- [Task goal]: Omitting every picture, output the records below exactly, please.

Collected data entries
"""

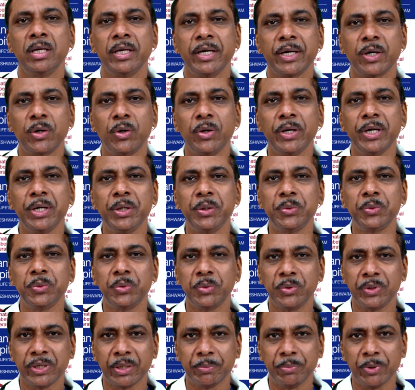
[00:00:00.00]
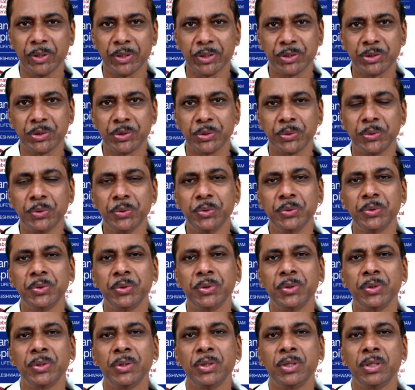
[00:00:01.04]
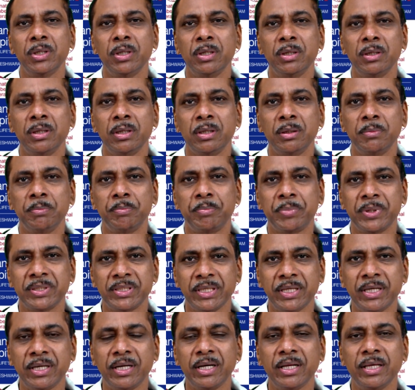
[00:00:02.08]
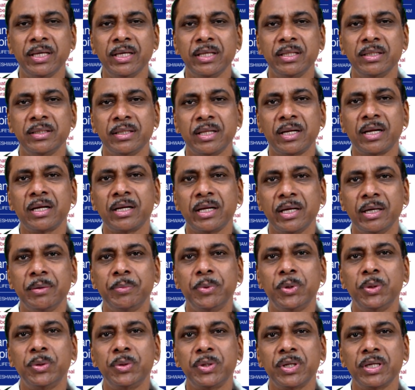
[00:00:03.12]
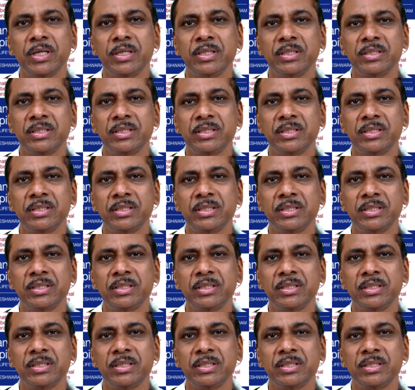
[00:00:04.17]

According to WHO, presently there are about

"""

- [Your response]:
[00:00:00.00]
[00:00:01.04]
[00:00:02.08]
[00:00:03.12]
[00:00:04.17]

According to WHO, presently there are about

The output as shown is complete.